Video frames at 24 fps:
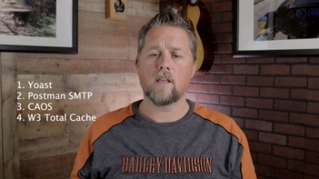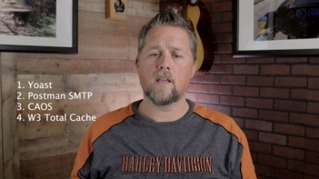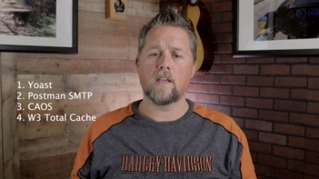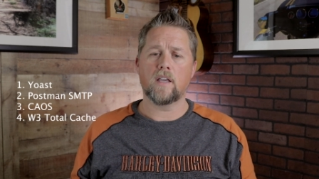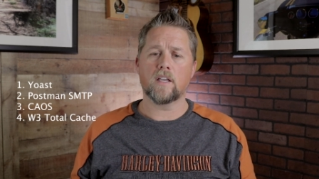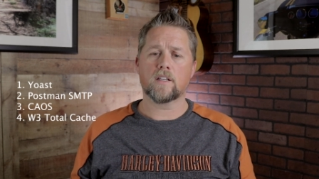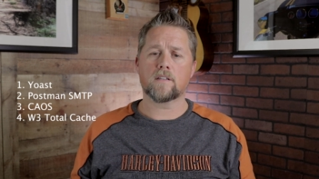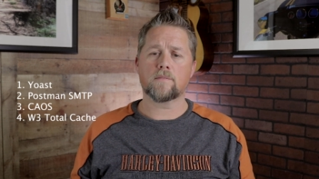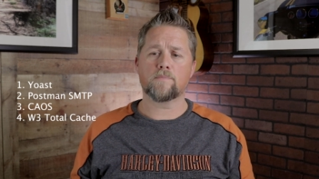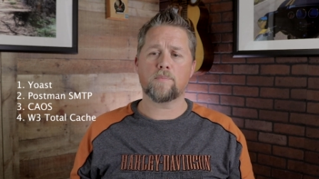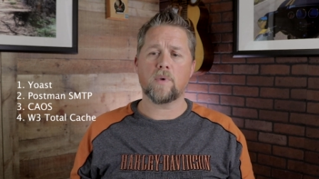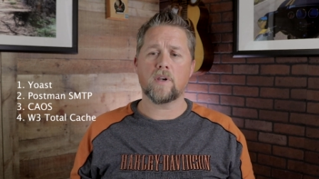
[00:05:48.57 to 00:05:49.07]

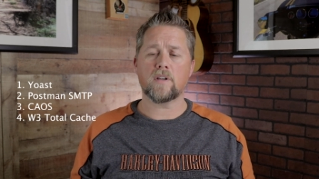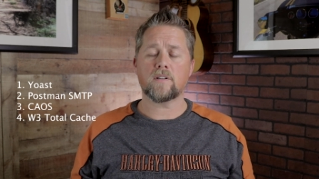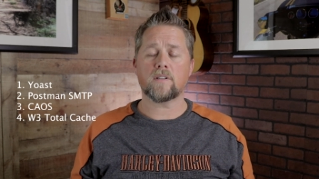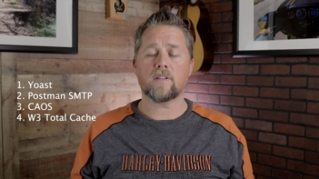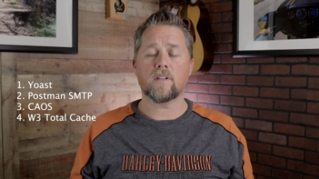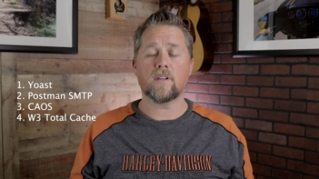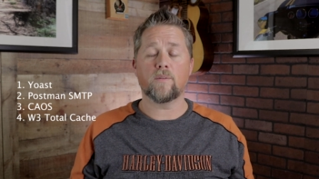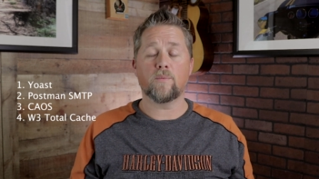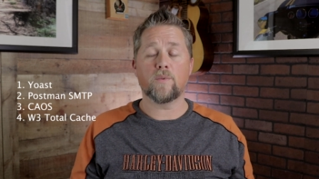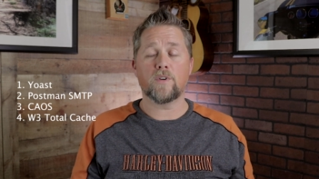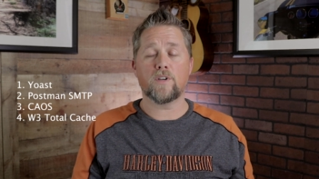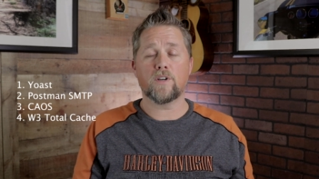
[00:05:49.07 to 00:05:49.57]

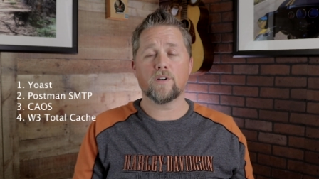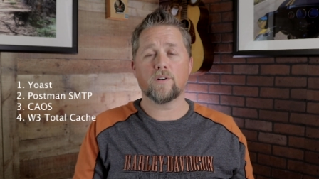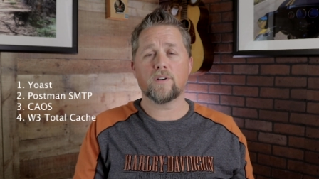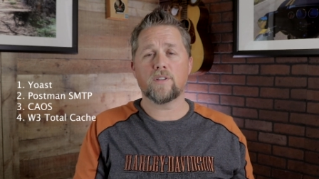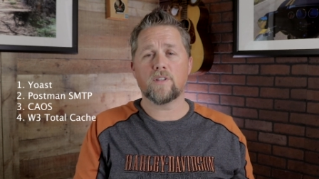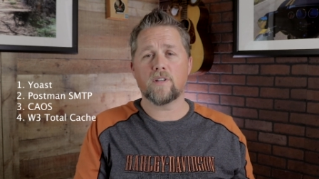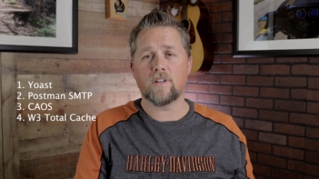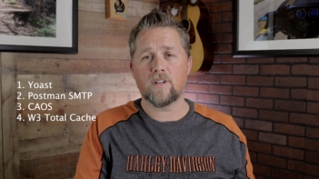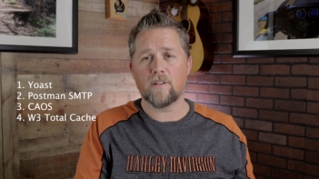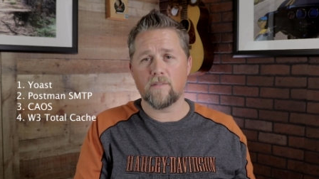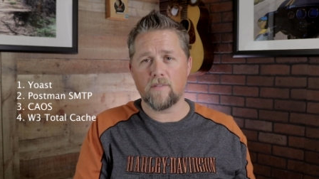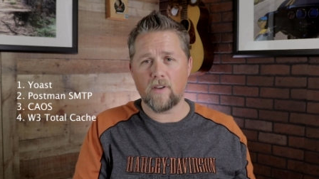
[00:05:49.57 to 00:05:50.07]
especially when you're in
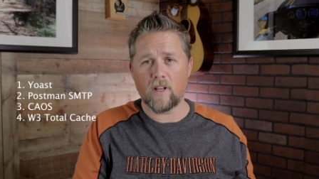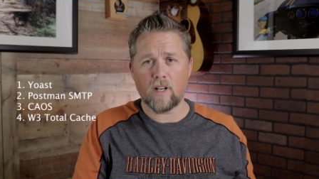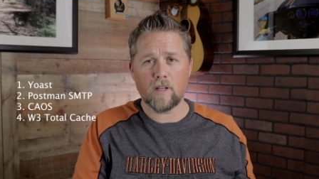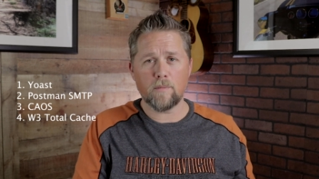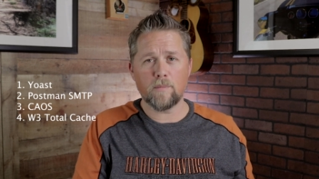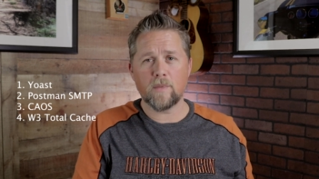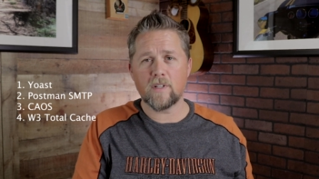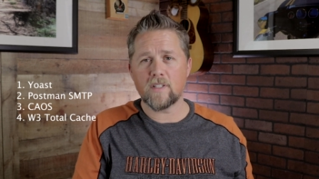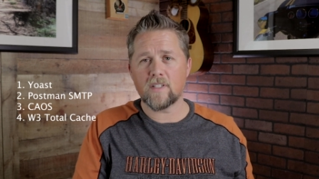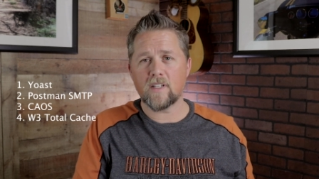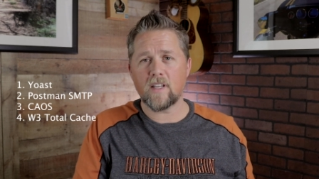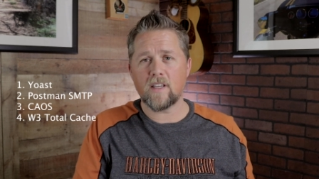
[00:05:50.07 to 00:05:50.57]
the
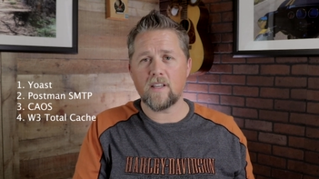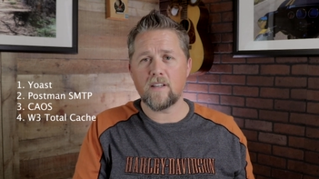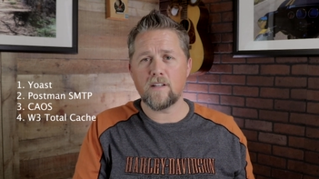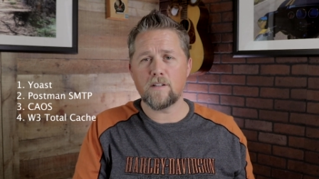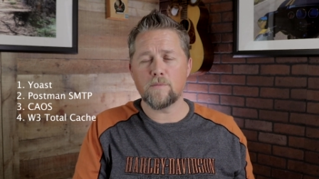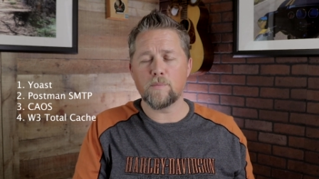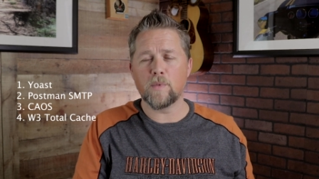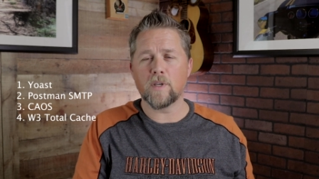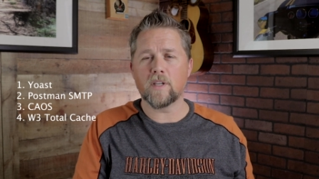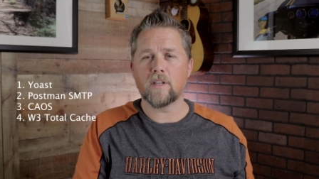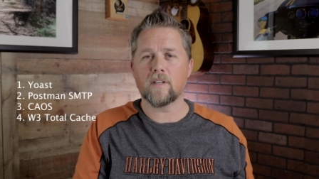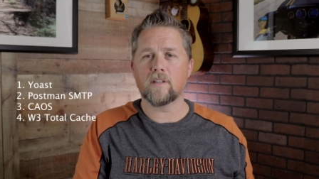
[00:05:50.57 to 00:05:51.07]
development
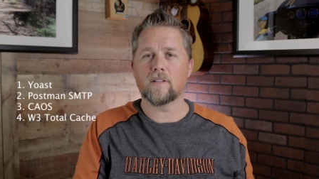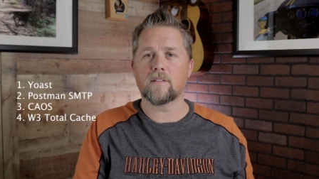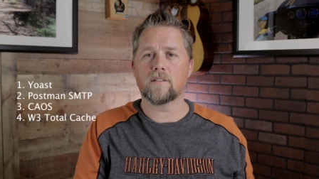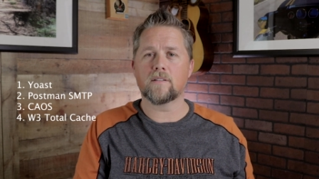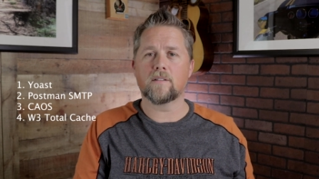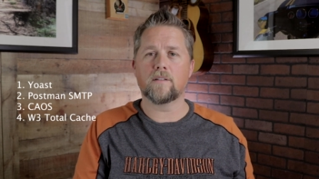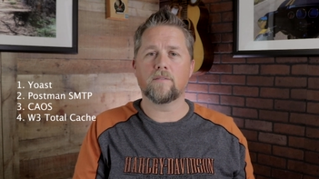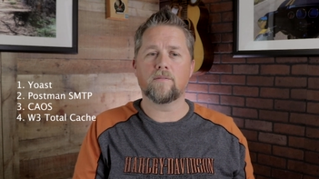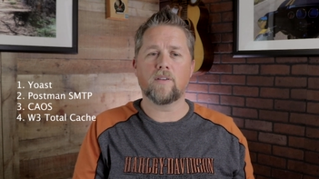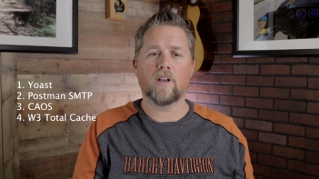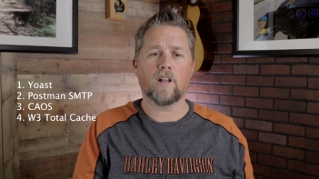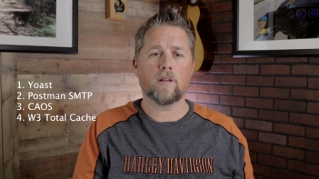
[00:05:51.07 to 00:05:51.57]
stage because
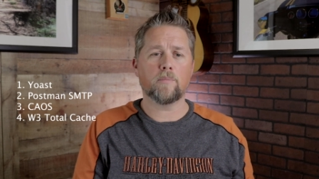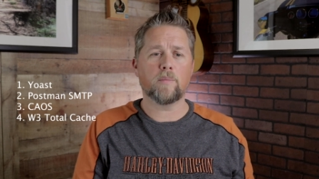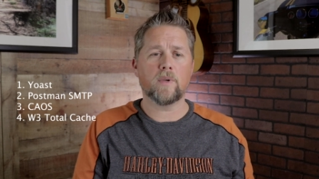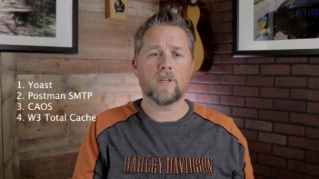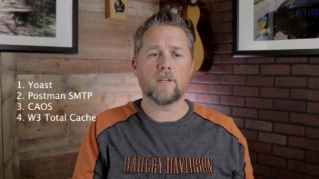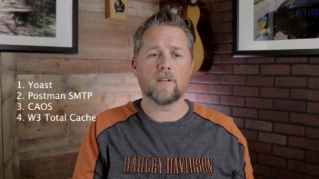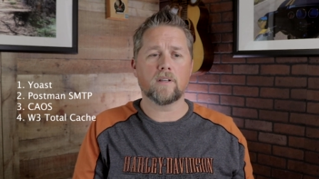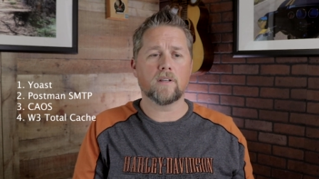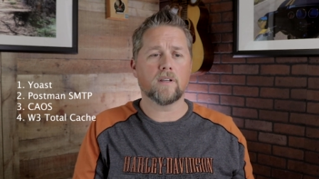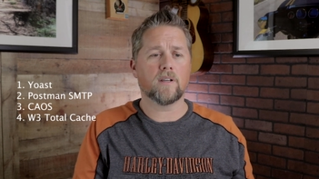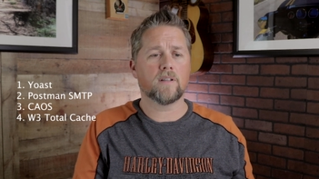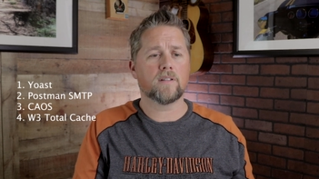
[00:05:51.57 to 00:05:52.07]

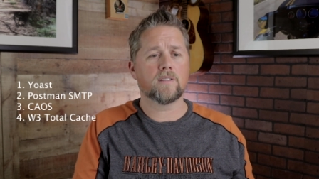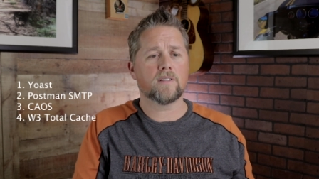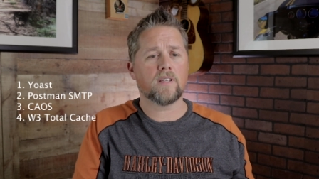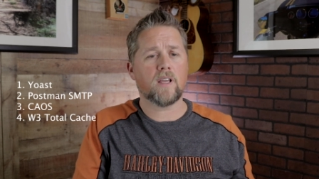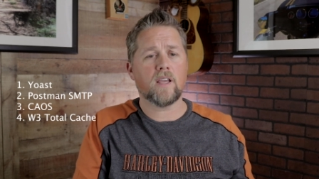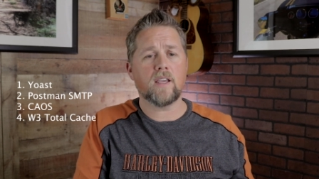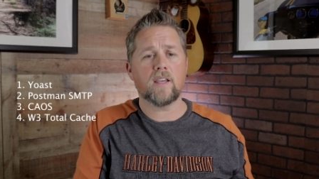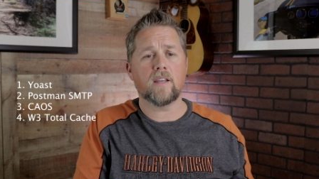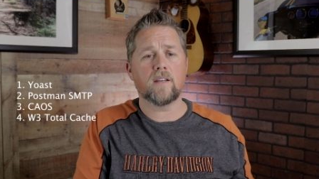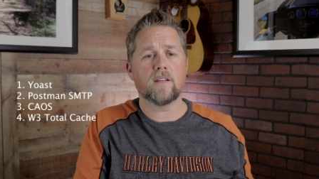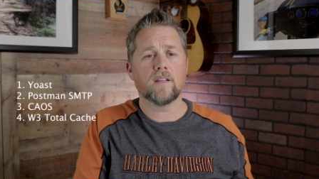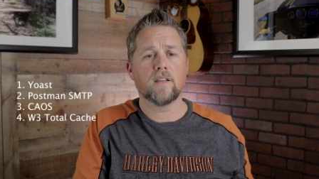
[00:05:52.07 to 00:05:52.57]
developing a
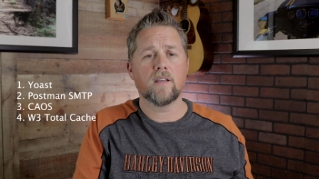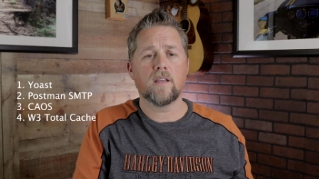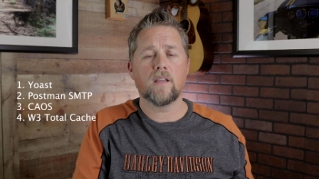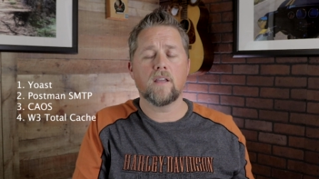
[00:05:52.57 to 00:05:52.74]
site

——————————

About this task: Once the line holding "[00:05:51.07 to 00:05:51.57]" is found, set it down along with every line after it through the end of the entries, exactly, leaving the pictures out.

Written answer:
[00:05:51.07 to 00:05:51.57]
stage because
[00:05:51.57 to 00:05:52.07]

[00:05:52.07 to 00:05:52.57]
developing a
[00:05:52.57 to 00:05:52.74]
site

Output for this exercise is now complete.